IP Responsibility and abuse reporting procedure

PURPOSE

The main goal of laboratory report is to identify the responsibilities for the IP addresses
below and how we can make connection to them. IP addresses are randomly chosen by
the lecture.
IP addresses:
1. 69.163.171.238
2. 31.44.184.101
3. 188.72.228.69
External IP that is used for purpose of this test is following: 193.40.244.0/255 1. The ISP that provides this network is EENet2. Organization that is behind is Tallinn Technical University, Estonia. City location is Tallinn and the region is Harjumaa. The phone number of my ISP is: +372 73*****. The e-mail we should report abuse are: first persons that is in charge: Viktor Borisevitch (e-mail: **tor at cc.ttu.ee and phone number: +372-2-****46) and Andres Lepp (e-mail: l*** at cc.ttu.ee and phone number: +372 6 *****55). In addition, if we wont to submit an abuse we should use both persons of network administration and then we can submit and security incident on the following ISP e-mail: turvas@eeenet.ee [RIPE NCC].
All in all, Method 1 and Appendix 1 describes the website, tools and application that
are used to conduct this laboratory report. In addition, Method 2 and Appendix 2 will
introduce website tools and databases where we can check if following IP’s have been
reported before as abuse and security risk. Both methods are represented with answer
and consequences confront in the result section.
Finally the conclusion made of all collected data will be concise in conclusion section of this report.

METHODS

First method describes and demonstrates web tools that have been used to collect the needed information from the stated IP’s addresses.

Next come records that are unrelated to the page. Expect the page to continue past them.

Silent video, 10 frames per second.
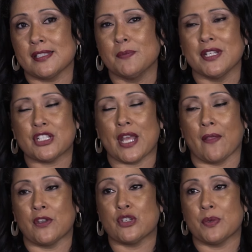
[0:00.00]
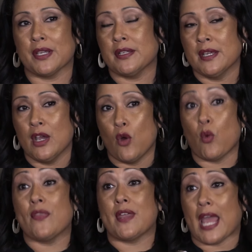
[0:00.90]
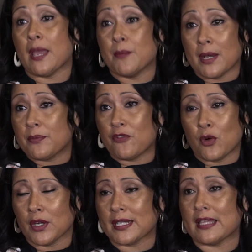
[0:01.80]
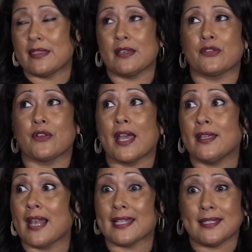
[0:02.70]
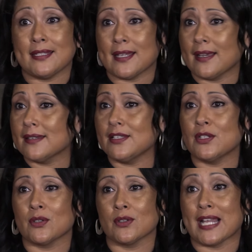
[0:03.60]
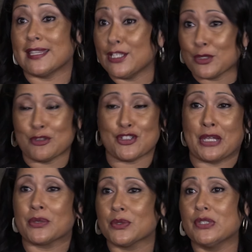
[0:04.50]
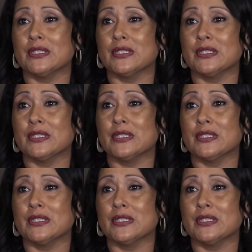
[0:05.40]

It's been a challenge, but one that I'm up for. And I think for any Latina, you know, or Latino in general,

Second method is pointing out website tools and databases that can be applied if the IP has been reported previously as a abuse, spam or security threat.

METHOD 1

Firstly, we need to collect as much as we can details about the IP address. In Appendix 1
is showing the wholly information of the IP’s, contact details, organization name, address,
location, state, country, technicians contact, abuse phone number, abuse e-mail, etc.
Depending on the location of IP we should make sure that not only we know the ISP
or abuse contact details, but we should know national CERT 3 agency that is in charge too.
Therefore, to collect the information we have used different web sites, agencies: [RIPE
NCC][LACNIC][AfriNIC][APNIC][ARIN]. The above reference are agencies collected from
IANA4. Authority responsible for global coordination of the Internet Protocol addressing
systems [IANA].
Moreover, to have more details about the route of the IP’s we are using command
prompt in Windows 7 with the following command, where the results are presented in
Appendix 2 section:

tracert [0.0.0.0]

To illustrate, the details information are presented in Result 1 section.

METHOD 2

After we have collected the wholly information about the concrete IP proposals, we should
check if in addition those IP’s previously have been reported as abused, spam or security
threat. To complete the following method we need to check concrete database system that is offering following service. First that crossed on web is [MalwareURL] which is dedicated to fighting malware, trojans and a multitude of other web-related threats. In addition, we can check if the IP addresses are listed in anti-spam databases. With other words blacklist check [MyIPAddress].

RESULTS

Results from Method 1 are presented in Result 1, further Method 2 is presented in Result
2.

RESULT 1

For each IP are presented only the most important data details that we need to collect for
our goal. In addition, full description and details are presented in Appendix 1. The tables
bellow are illustrating the most important information that we should look-for. In addition,
the highlighted lines are indicating the abuse e-mail box that should be send mail too.

69.163.171.238
OrgName: New Dream Network, LLC
Address: 417 Associated Rd.
Address: PMB #257
City: Brea
StateProv: CA
PostalCode: 92821
Country: US

#technician in charge
OrgTechName: Nagel, Mark
OrgTechPhone: +1-714-706-4182
OrgTechEmail: mna47-arin at dreamhost.com

#abuse in charge
OrgAbuseName: DreamHost Abuse Team
OrgAbusePhone: +1-714-706-4182
OrgAbuseEmail: abuse  at dreamhost.com

Table 1

31.44.184.101
person: Chris Burns
address: Building 4
address: City West Office Park
address: Gelderd Road
address: Leeds LS12 6LX
address: England
phone: +44-208-901-2332
#abuse e-mail:
abuse-mailbox: abuse at laveconetworks.co.uk

Table 2

88.72.228.69
role: Mannesmann Arcor Network Operation Center
address: Arcor AG & Co. KG
address: Department TBS
address: Otto-Volger-Str. 19
address: D-65843 Sulzbach/Ts.
address: Germany
phone: +49 6196 523 0864
#abuse e-mail
abuse-mailbox: abuse at arcor-ip.de

Table 3

However, now that we know the abuse e-mail, phone number and contact person
details, still is this information enough for us. If we look in details all of the IP’s are from different countries. Therefore we need to find what is the national CERT agency contact details. First table is based in USA, therefore we need to use their reporting system, which is locate in the following link: http://www.us-cert.gov/ . Second table is UK, the national CERT agency link: www.ukcert.org.uk. Third table is based in Germany, the CERT agency link: http://www.cert-verbund.de/.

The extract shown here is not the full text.